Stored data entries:

----

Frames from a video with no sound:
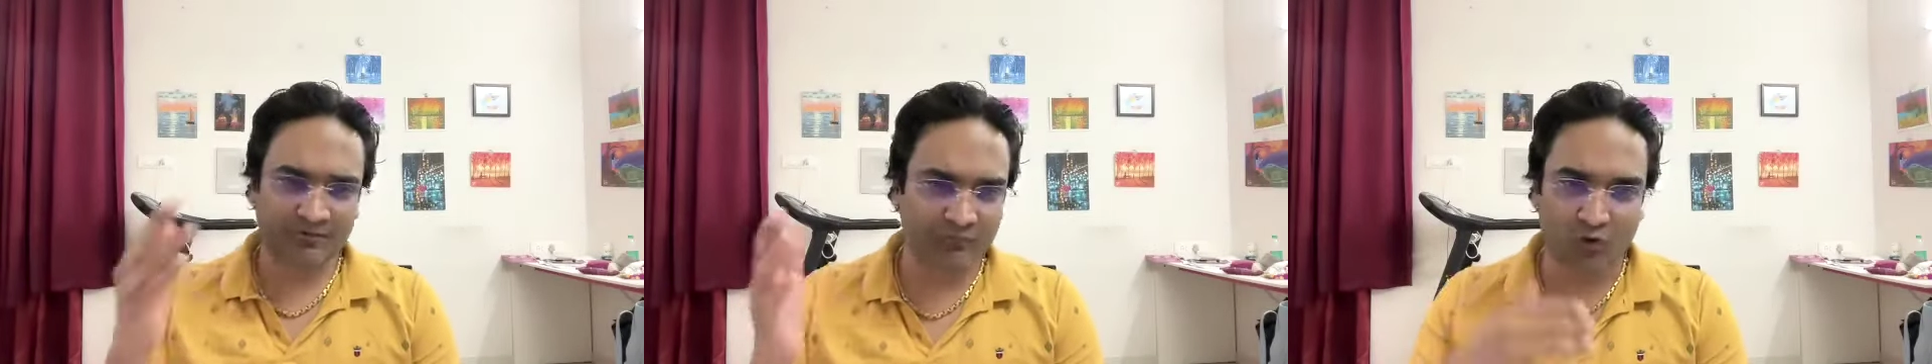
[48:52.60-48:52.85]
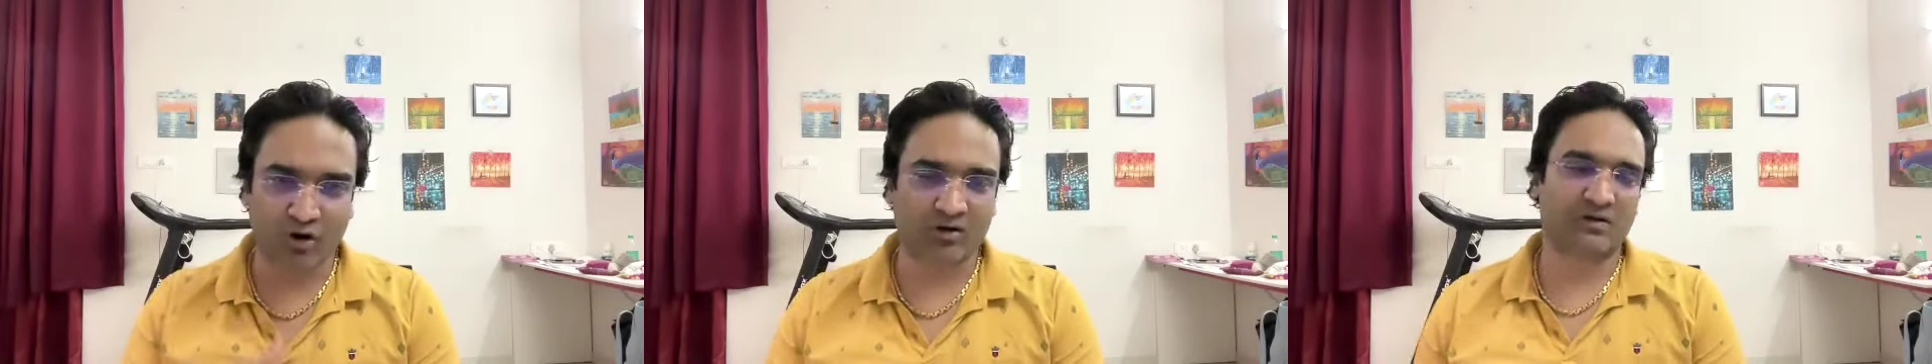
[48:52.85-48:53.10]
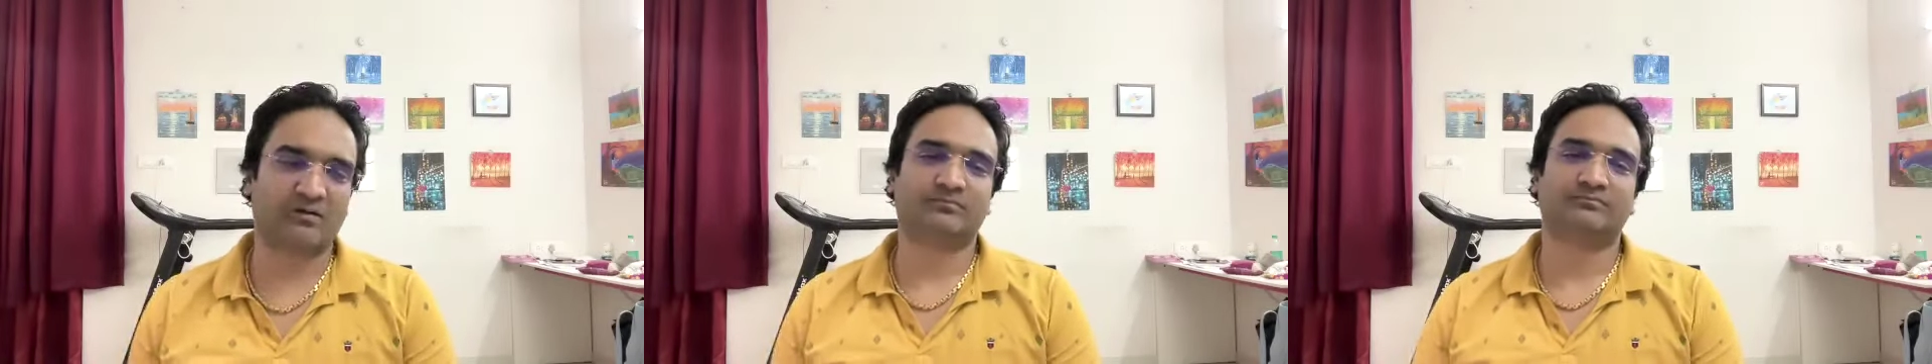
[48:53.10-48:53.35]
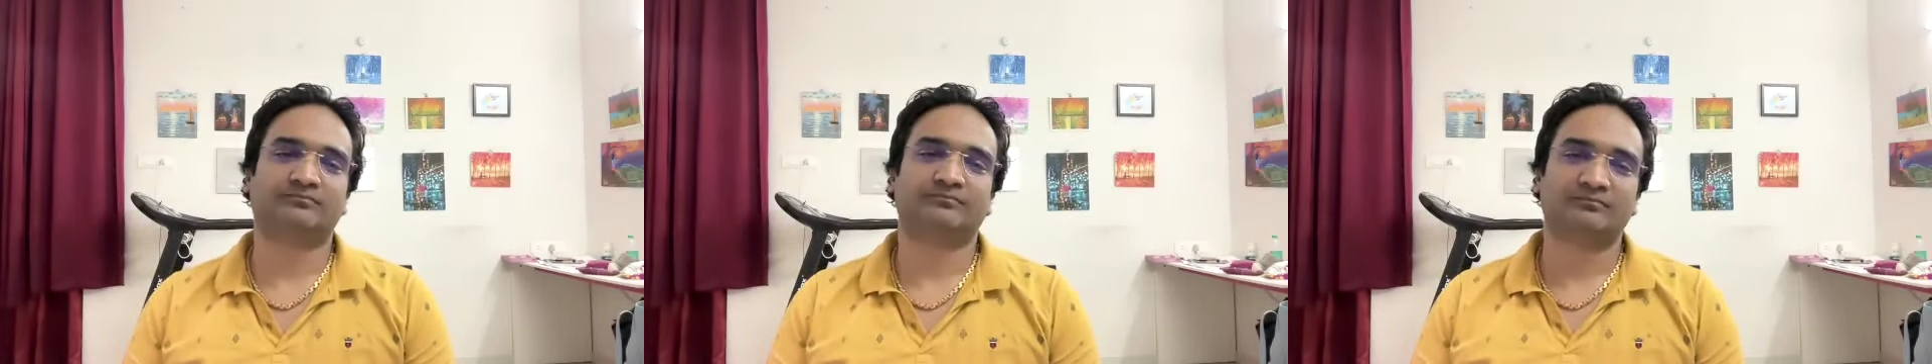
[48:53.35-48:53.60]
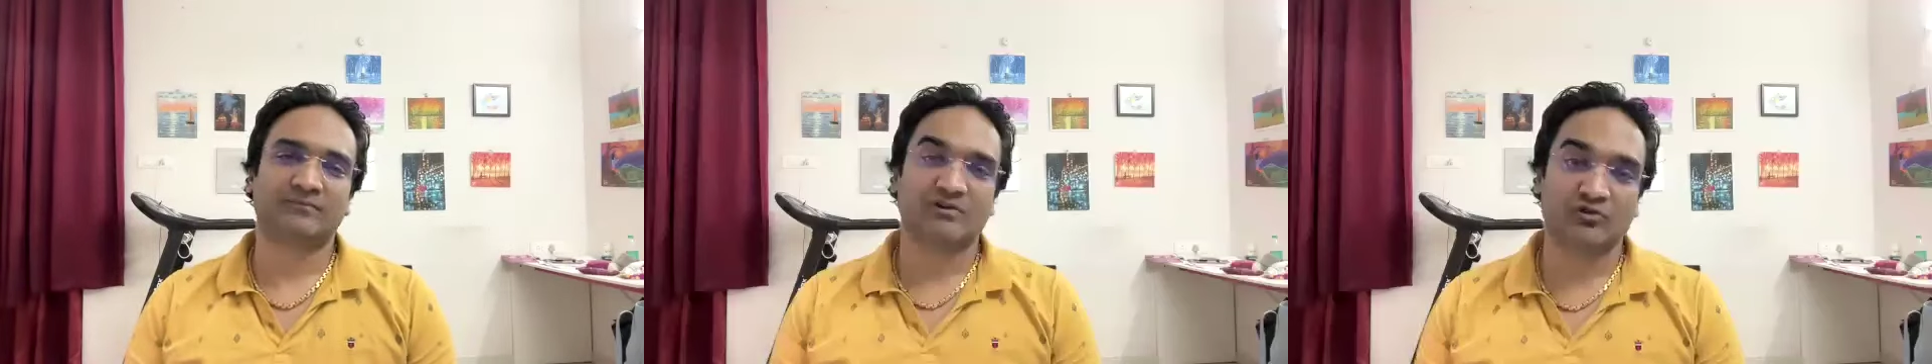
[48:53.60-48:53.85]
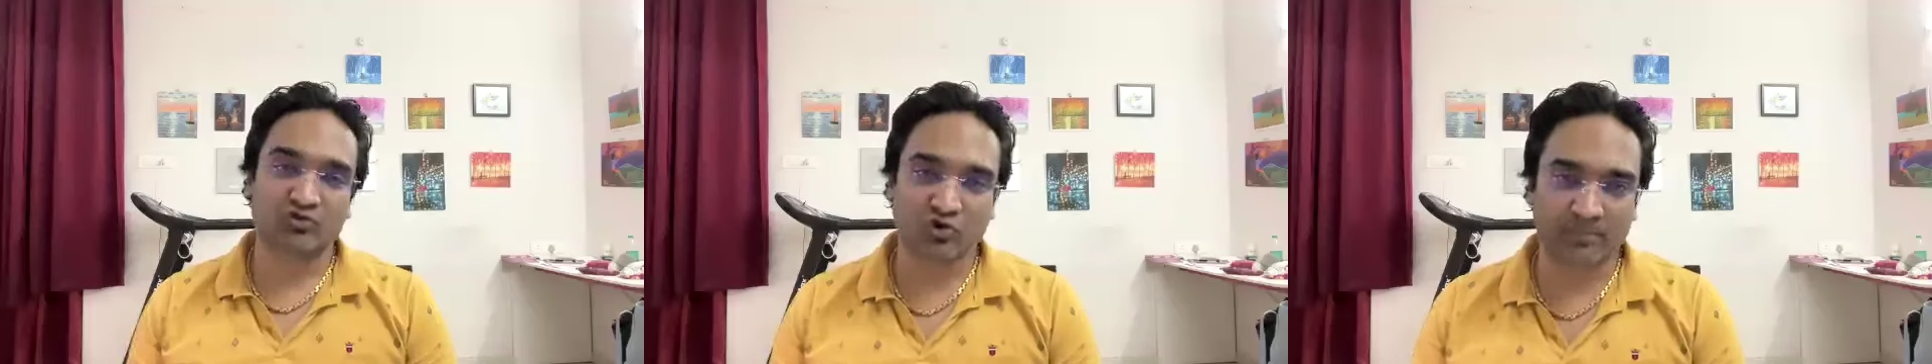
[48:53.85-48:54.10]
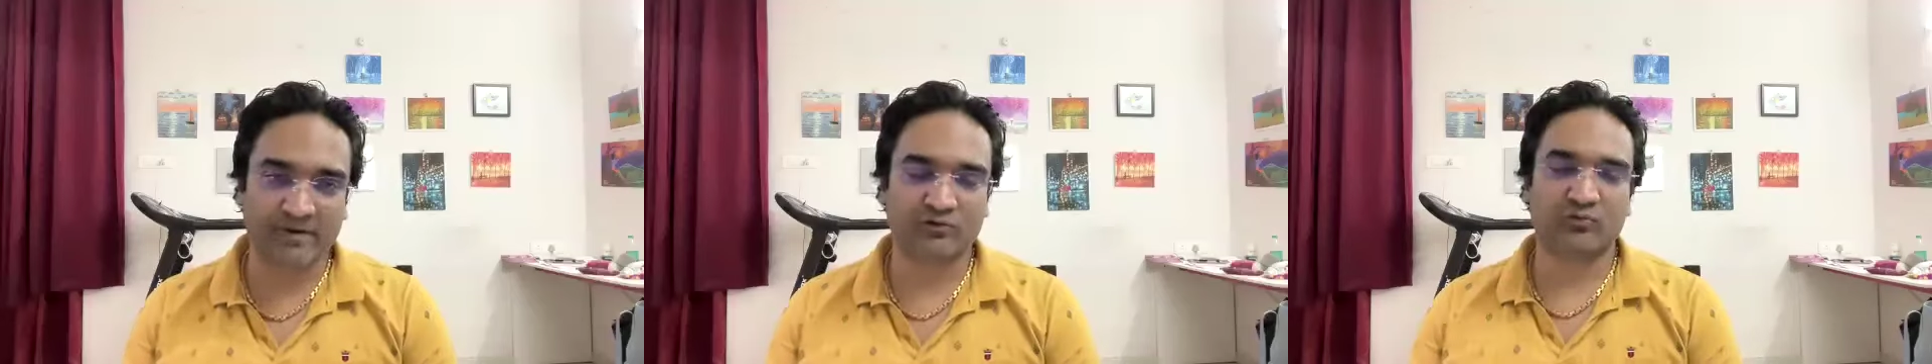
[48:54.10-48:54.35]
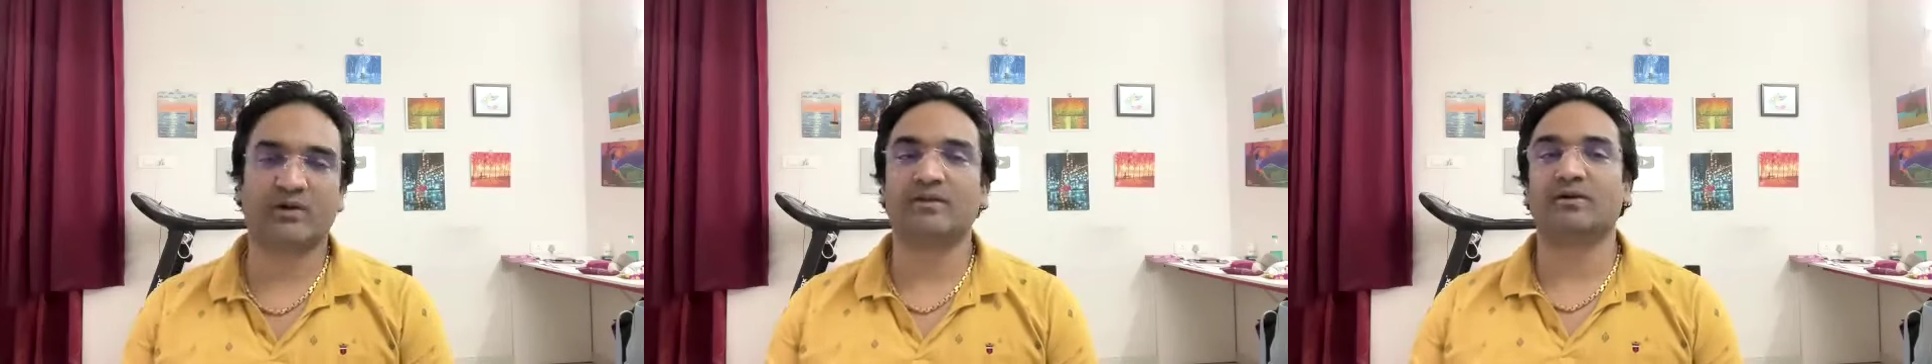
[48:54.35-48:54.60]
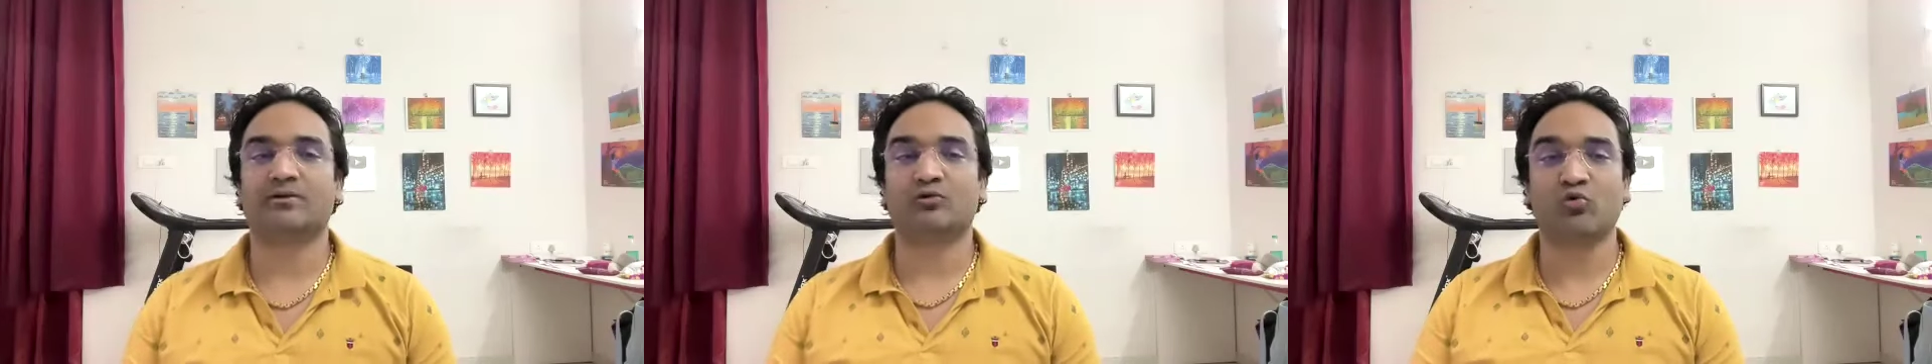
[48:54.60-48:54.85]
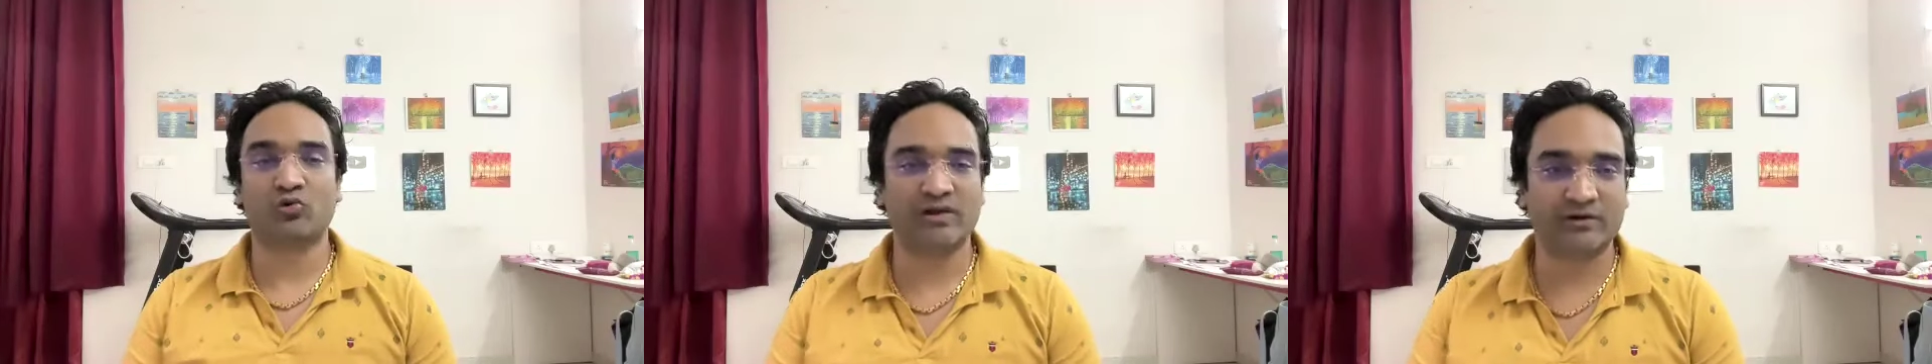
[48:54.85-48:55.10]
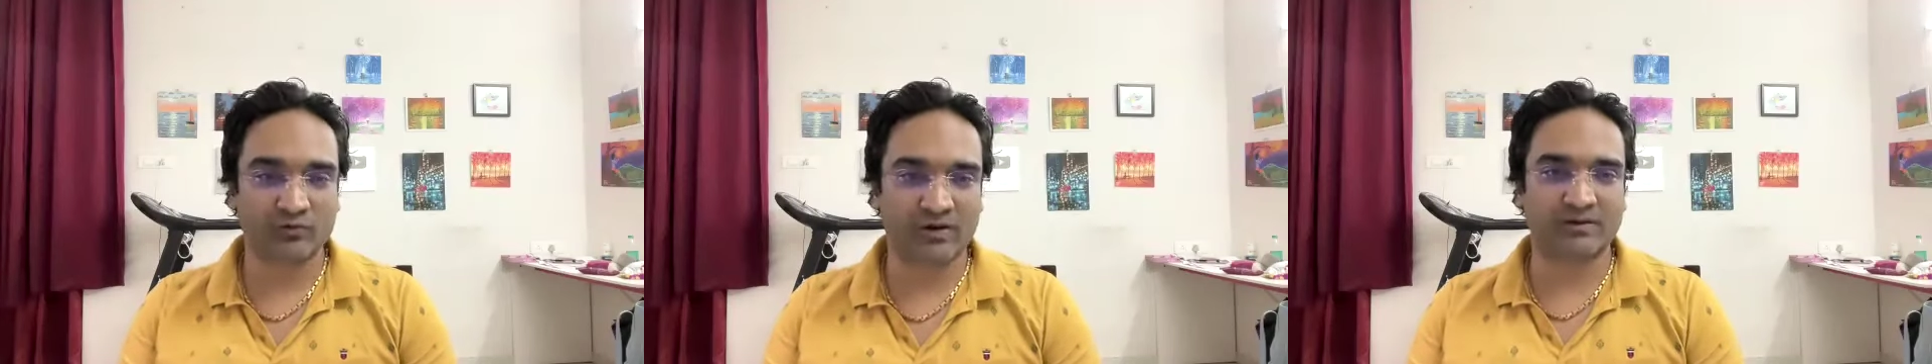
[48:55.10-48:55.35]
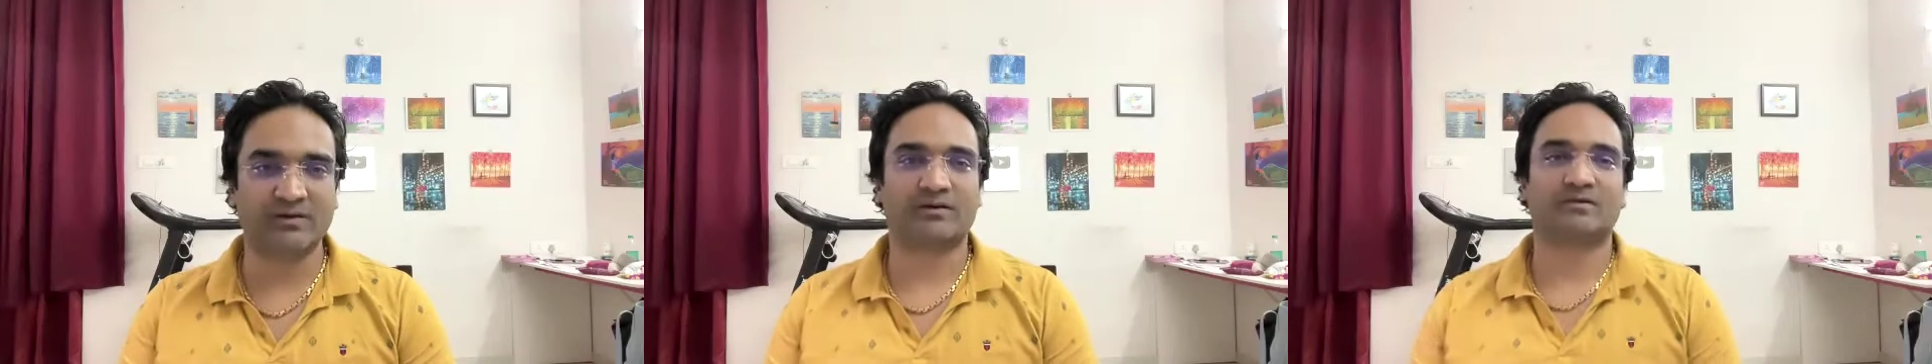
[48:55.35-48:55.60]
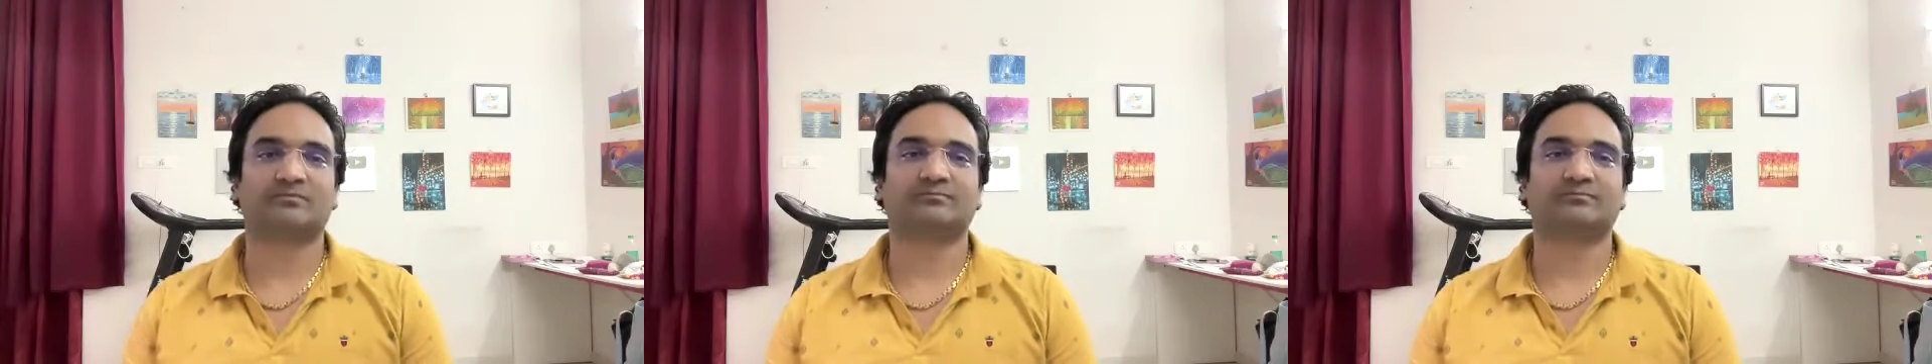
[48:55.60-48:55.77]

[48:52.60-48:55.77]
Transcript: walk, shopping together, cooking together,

----

- _Task prompt_
Please write out, exactly, every line from the line with "[48:52.60-48:52.85]" through the final line of the data above, leaving out pictures.

- _Exercise output_
[48:52.60-48:52.85]
[48:52.85-48:53.10]
[48:53.10-48:53.35]
[48:53.35-48:53.60]
[48:53.60-48:53.85]
[48:53.85-48:54.10]
[48:54.10-48:54.35]
[48:54.35-48:54.60]
[48:54.60-48:54.85]
[48:54.85-48:55.10]
[48:55.10-48:55.35]
[48:55.35-48:55.60]
[48:55.60-48:55.77]

[48:52.60-48:55.77]
Transcript: walk, shopping together, cooking together,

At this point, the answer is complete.